The lines to copy run from the one containing "(4.00 s to 5.00 s)" to the last line of the entries; output those lines exactly and only them, without pictures.
Top of SOURCE MATERIAL
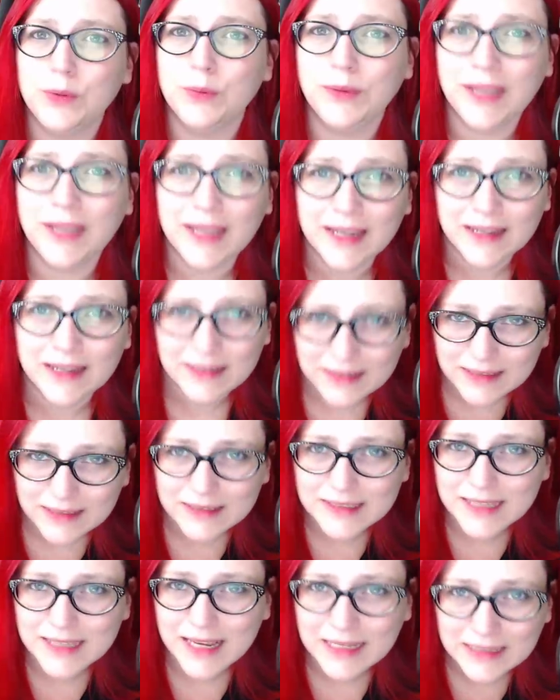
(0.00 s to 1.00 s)
can't
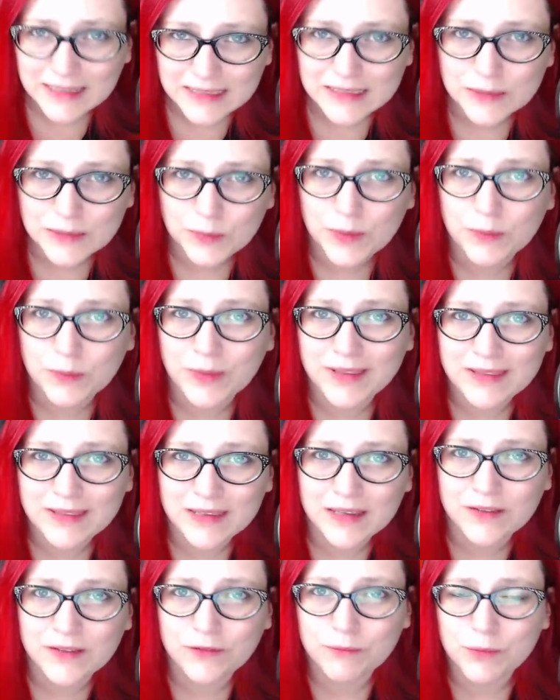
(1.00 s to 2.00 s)
silence what we
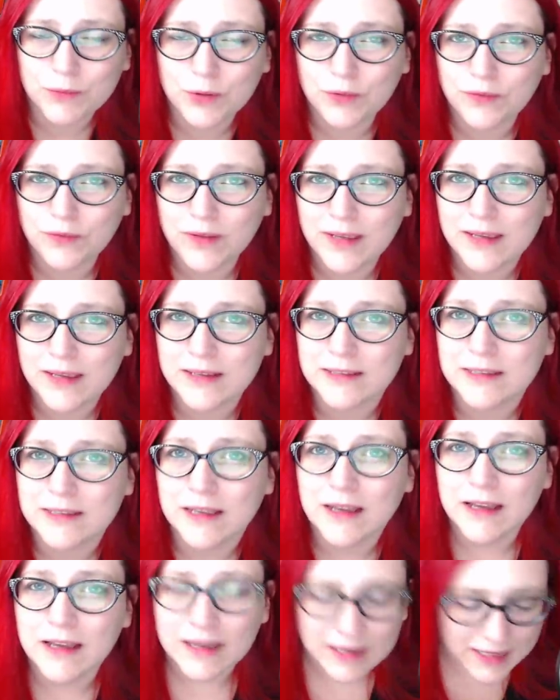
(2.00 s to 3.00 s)
think of movies.
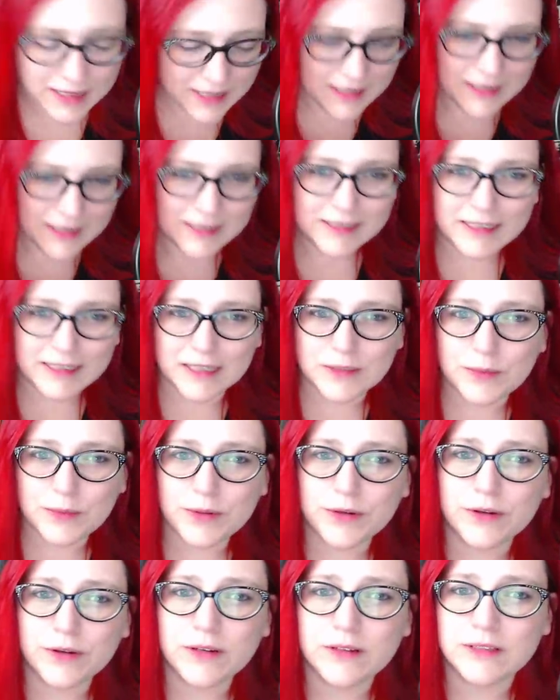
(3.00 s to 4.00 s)
Guess what?
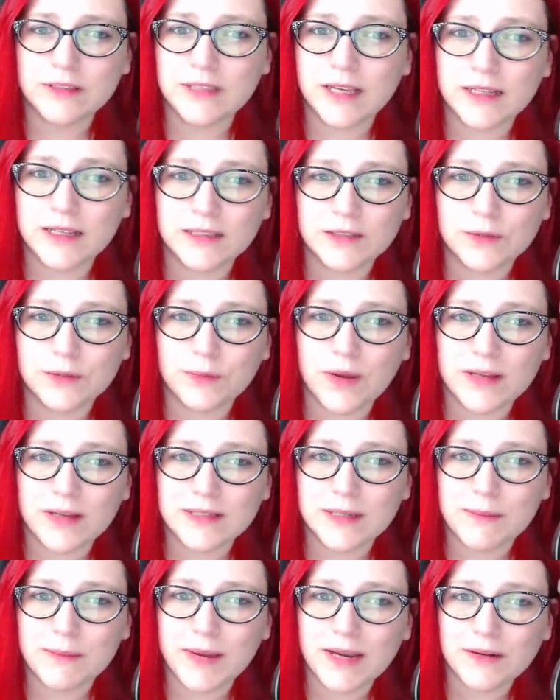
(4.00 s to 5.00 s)
You're going to silence the Rotten
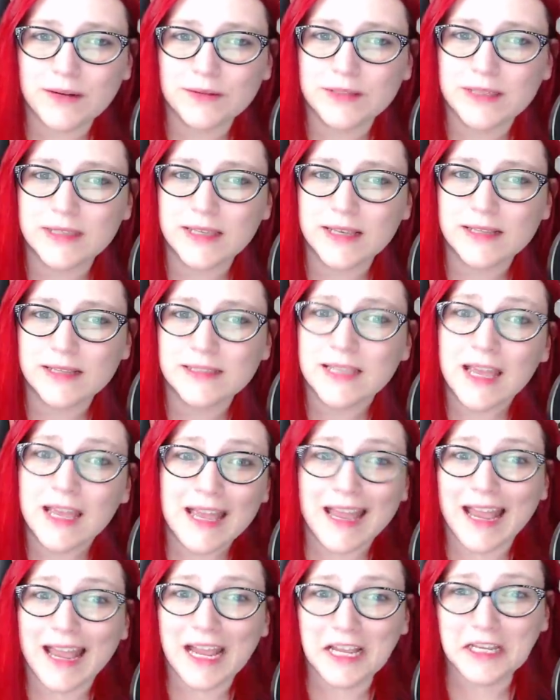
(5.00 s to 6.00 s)
Tomatoes things,
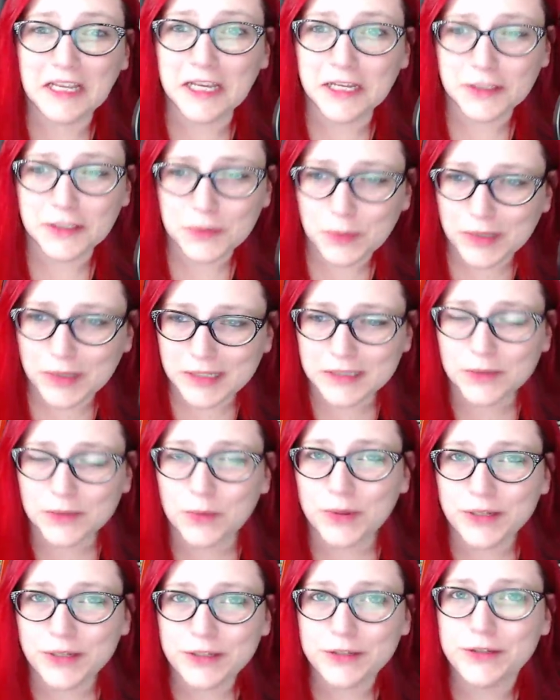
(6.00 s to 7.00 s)
and guess what it's
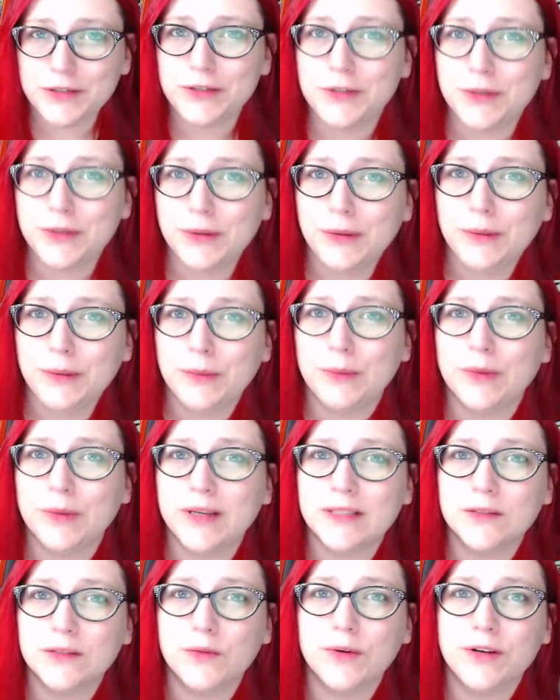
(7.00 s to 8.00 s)
going to do?
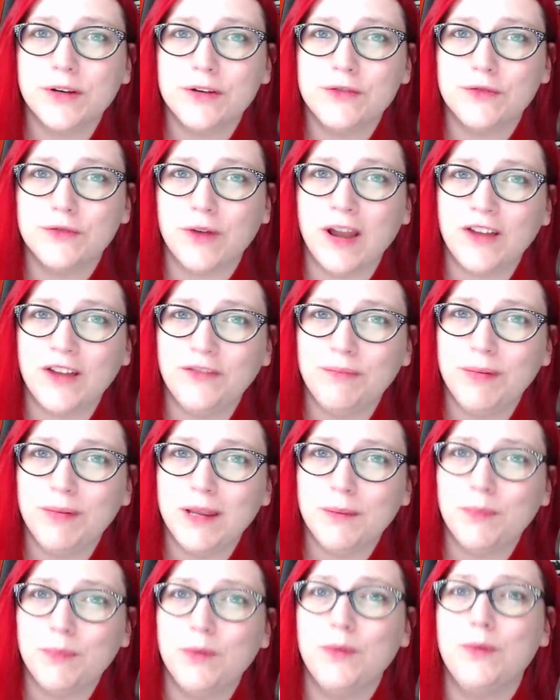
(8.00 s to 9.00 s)
It's going to drive
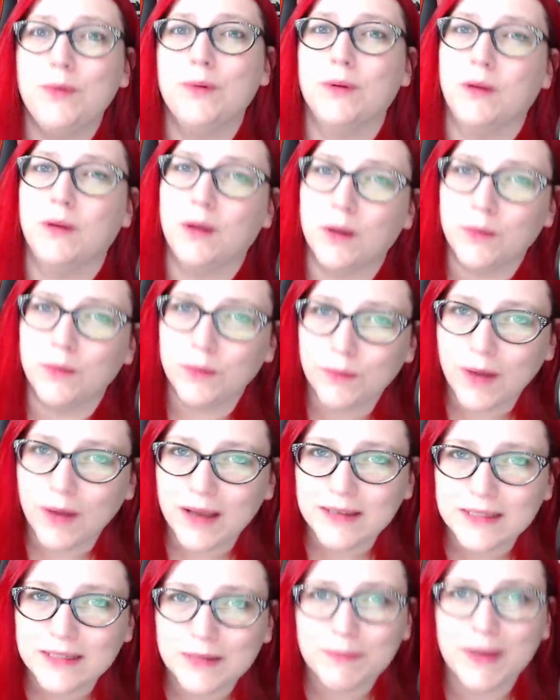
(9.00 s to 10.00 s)
people who go to
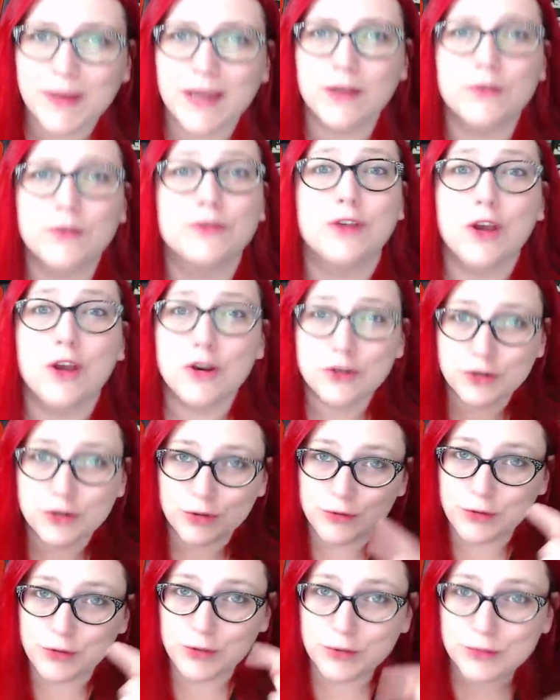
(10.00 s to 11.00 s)
Rotten Tomatoes
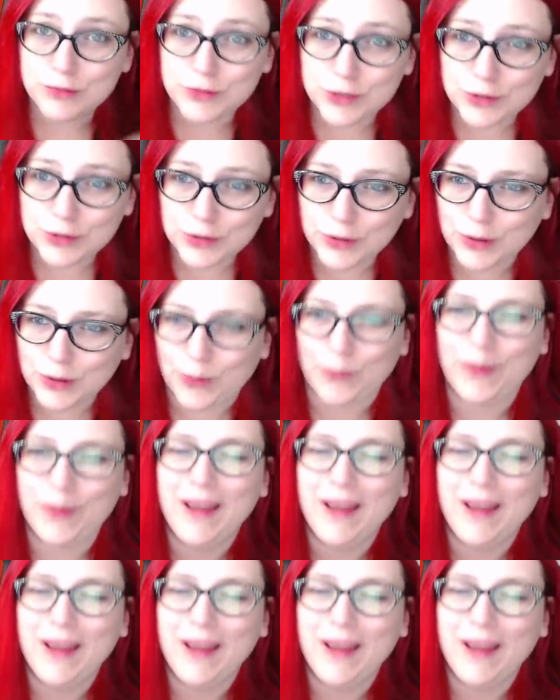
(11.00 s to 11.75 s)
to YouTube,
Bottom of SOURCE MATERIAL
WRITTEN RESPONSE:
(4.00 s to 5.00 s)
You're going to silence the Rotten
(5.00 s to 6.00 s)
Tomatoes things,
(6.00 s to 7.00 s)
and guess what it's
(7.00 s to 8.00 s)
going to do?
(8.00 s to 9.00 s)
It's going to drive
(9.00 s to 10.00 s)
people who go to
(10.00 s to 11.00 s)
Rotten Tomatoes
(11.00 s to 11.75 s)
to YouTube,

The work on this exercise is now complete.